Каждому, кто выйдет добровольно, будет сохранено одно яйцо!
Выходите, крысы! Сопротивление бесполезно. Даю вам три минуты на размышление. Потом мы откроем огонь на поражение!
– Сейчас начнется,- сказал Некрич, сделал большой глоток из бутылки и облизал мокрые, блестящие губы.
– Неужели стрелять будут? – спросила меня стоявшая рядом пожилая женщина в вязаной шапочке.
– Навряд ли. Помитингуют, как обычно, и разойдутся. Присутствие и энтузиазм Некрича не давали мне при всем желании поверить в серьезность происходящего.
Два грузовика "Урал ", проехав сквозь толпу, врезались в стеклянные двери телецентра. Дождь осколков со звоном посыпался вниз. Грузовики подали назад и стали раз за разом таранить прозрачные стены. Большие стекла разламывались сразу на множество частей и, рушась на кабины машин, открывали неосвещенные помещения за собой. Из телецентра вышел солдат с автоматом, его лицо казалось маленьким под большой каской, рот увеличенным от крика: "Люди, назад! Убью! Всем назад! " Толпа подалась от стен, ее возвратное движение дошло до нас. Коля поднес бутылку ко рту и, запрокинув голову, стал торопливо допивать шампанское, точно боялся, что не успеет. Напротив разгромленного входа возник человек с гранатометом. Раздался такой грохот, что у меня заложило уши и я перестал слышать.
В беззвучии я видел, как люди попадали на асфальт, и упал сам.

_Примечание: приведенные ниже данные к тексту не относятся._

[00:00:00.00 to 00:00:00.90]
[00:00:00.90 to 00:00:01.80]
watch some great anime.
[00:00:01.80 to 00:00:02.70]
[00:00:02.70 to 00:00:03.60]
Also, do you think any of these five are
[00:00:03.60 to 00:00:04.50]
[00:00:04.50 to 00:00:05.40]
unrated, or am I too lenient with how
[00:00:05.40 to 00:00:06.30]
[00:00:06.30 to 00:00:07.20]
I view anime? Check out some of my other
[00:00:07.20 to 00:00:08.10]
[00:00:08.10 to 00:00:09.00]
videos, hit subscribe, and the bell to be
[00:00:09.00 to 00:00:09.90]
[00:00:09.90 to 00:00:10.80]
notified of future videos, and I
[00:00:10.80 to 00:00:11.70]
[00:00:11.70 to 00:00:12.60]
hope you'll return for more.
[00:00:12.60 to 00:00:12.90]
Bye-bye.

Ослепительная вспышка взрыва осветила все вокруг. Большинство лежало неподвижно, некоторые отваживались приподнять голову, другие беспомощно прикрывали ее руками. Впереди кто-то, видимо, раненый, перекатывался, поджав колени к животу, с бока на спину и обратно. Некрич распластался рядом со мной, мне было видно его скривившееся лицо. Губы женщины в вязаной шапочке, лежавшей за
Некричем, шевелились бесшумно и быстро, отдельно от застывшего лица. С другой стороны полный мужчина смотрел на меня совершенно бессмысленным, остановившимся взглядом, рот его был глупо приоткрыт. Когда ко мне вернулся слух, я услышал, что он беспрерывно громко и однообразно стонет. Одновременно стали слышны истошные крики и автоматная стрельба спереди и сзади.

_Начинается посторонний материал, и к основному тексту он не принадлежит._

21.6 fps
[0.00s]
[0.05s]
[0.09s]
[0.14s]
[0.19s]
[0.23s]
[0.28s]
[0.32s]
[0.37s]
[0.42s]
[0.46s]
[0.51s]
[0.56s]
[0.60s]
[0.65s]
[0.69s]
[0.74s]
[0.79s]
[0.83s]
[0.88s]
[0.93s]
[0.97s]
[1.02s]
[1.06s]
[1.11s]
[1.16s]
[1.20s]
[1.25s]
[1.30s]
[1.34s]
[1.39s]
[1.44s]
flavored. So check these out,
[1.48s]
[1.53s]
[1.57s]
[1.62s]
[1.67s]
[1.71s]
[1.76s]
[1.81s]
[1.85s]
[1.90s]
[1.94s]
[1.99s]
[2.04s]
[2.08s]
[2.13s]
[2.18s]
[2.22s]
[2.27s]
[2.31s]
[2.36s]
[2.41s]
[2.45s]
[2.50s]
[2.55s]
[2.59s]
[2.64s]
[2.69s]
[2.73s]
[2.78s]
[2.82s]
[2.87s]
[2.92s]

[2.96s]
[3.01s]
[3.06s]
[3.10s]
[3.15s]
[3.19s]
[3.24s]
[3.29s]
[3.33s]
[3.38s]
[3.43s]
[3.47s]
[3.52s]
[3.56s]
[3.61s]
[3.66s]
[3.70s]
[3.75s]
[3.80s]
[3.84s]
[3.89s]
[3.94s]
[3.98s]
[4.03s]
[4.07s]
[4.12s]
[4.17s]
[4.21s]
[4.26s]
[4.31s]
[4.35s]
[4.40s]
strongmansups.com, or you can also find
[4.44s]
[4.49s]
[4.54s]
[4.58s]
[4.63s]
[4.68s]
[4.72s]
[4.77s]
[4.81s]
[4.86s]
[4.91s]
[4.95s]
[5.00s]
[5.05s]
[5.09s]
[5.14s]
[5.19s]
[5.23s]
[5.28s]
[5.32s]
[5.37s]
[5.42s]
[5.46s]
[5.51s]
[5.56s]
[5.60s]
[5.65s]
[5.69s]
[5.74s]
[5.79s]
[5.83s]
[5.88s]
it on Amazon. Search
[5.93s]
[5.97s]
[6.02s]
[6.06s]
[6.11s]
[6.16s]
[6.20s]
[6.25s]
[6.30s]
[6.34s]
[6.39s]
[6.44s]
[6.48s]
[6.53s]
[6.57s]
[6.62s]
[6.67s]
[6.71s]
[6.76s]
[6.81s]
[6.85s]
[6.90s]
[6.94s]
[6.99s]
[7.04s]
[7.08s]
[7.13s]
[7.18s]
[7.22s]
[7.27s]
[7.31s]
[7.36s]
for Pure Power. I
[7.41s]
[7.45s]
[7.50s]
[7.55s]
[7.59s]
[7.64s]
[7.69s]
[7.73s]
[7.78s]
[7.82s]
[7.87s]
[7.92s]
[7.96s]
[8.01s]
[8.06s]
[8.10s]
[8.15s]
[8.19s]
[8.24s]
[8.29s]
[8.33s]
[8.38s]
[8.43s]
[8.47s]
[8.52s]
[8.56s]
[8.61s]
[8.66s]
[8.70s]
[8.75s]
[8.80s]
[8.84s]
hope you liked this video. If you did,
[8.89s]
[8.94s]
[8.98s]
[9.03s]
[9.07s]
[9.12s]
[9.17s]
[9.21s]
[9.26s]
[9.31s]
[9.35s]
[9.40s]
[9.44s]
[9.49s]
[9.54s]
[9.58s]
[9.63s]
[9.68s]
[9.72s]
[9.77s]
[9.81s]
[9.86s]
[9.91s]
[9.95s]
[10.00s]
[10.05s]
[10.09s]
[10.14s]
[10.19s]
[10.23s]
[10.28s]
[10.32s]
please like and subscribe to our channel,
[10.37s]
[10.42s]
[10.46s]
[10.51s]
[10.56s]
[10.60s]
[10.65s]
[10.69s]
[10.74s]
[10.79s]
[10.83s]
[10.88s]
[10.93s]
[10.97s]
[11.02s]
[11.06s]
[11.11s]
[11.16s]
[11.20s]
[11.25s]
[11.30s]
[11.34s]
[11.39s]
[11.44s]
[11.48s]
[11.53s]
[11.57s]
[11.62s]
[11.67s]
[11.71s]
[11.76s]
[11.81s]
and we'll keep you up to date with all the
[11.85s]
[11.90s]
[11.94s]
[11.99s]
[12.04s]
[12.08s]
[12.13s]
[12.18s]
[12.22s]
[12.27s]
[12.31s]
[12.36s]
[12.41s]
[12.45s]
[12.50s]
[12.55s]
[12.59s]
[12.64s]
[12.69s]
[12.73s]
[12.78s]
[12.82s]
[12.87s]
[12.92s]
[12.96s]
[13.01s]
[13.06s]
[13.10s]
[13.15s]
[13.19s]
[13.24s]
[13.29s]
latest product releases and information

Пожилая женщина в шапочке молилась.
Асфальт был не холодным, а если сильно прижаться к нему щекой, можно было даже почувствовать остатки накопленного им за солнечный день тепла. Фонари ярко освещали его (и нас на нем), так что я мог разглядывать начинающуюся неподалеку от моего глаза трещину, соединяющую меня с раненым слева.

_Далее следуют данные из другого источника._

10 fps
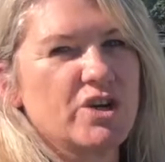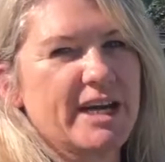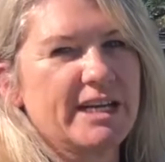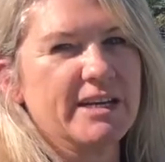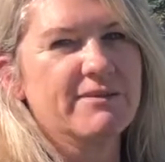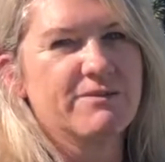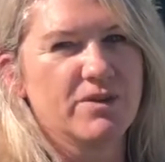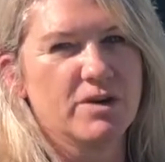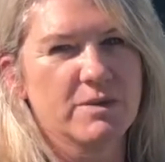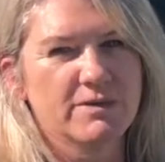any
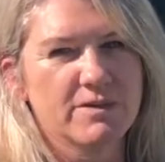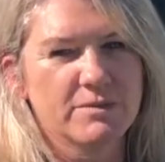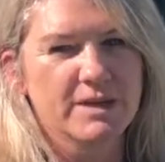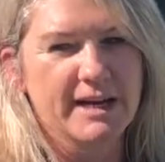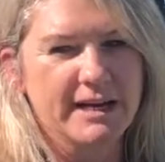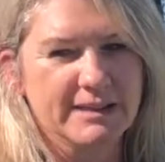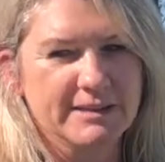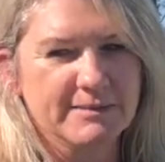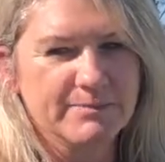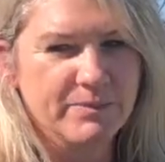vermin from your garden.
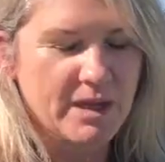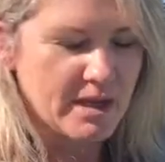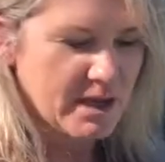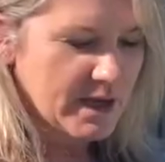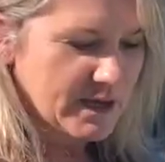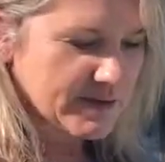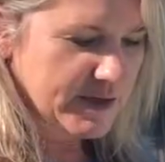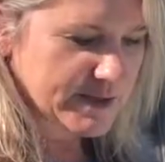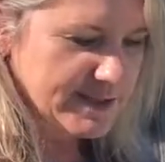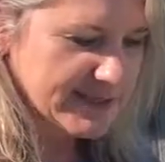
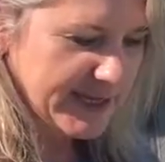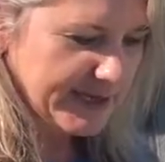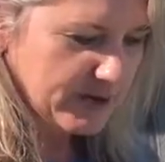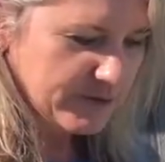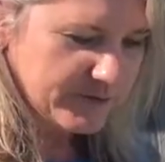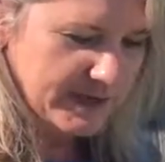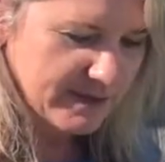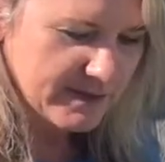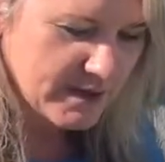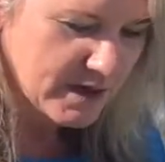So to start off with,
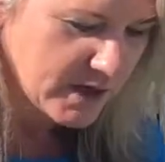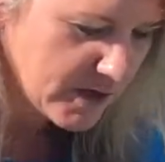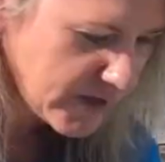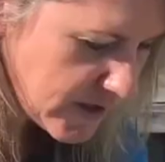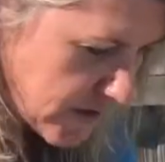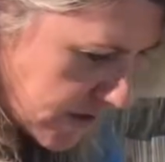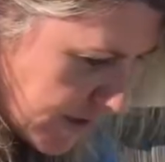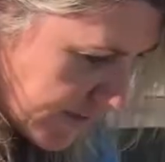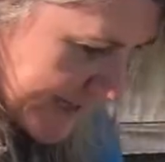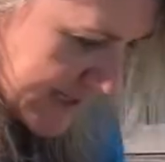I
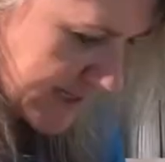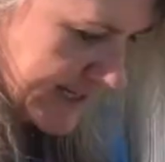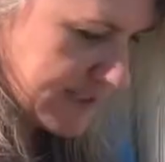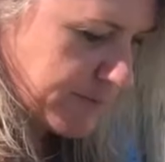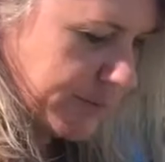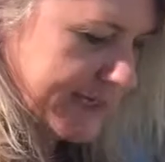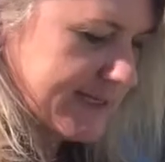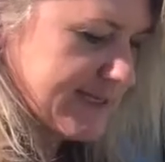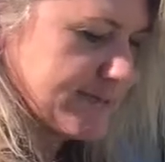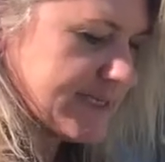always like to place
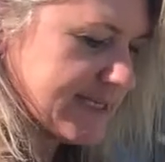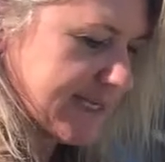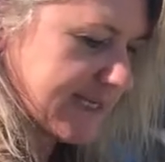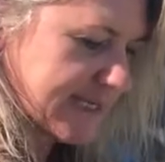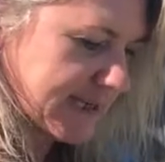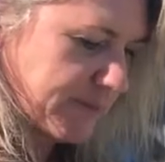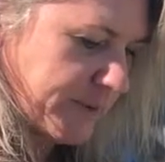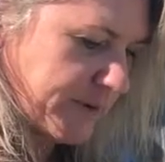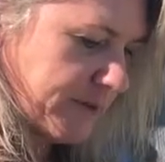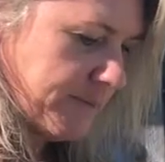some sticks at the
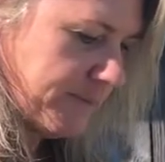bottom,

Некрич дотянулся до меня, нашел мою руку и пожал ее. Это означало, наверное, что мы с ним теперь крещенные огнем боевые товарищи. Как ни глупо, но на меня его рукопожатие подействовало, оно как бы давало зарок, что мы выберемся из этой кровавой свистопляски.
Худой старик ползал на четвереньках между лежащими, ища на ощупь потерянные очки. Вокруг свистели пули, но он их, наверное, не слышал. Время от времени кто-нибудь пригибал его голову к земле, тогда он выжидал несколько минут и снова принимался за свой безнадежный поиск, поднимая иногда вверх напряженное невидящее лицо с дрожащими веками. Наконец кто-то нашел его очки и протянул ему. Он торопливо надел их, но ничего не увидел: оба стекла были раздавлены. Ощупав оправу и убедившись, что она пустая, старик упал ничком, закрыл глаза и больше не шевелился, только жевал голубыми губами, дожидаясь смерти.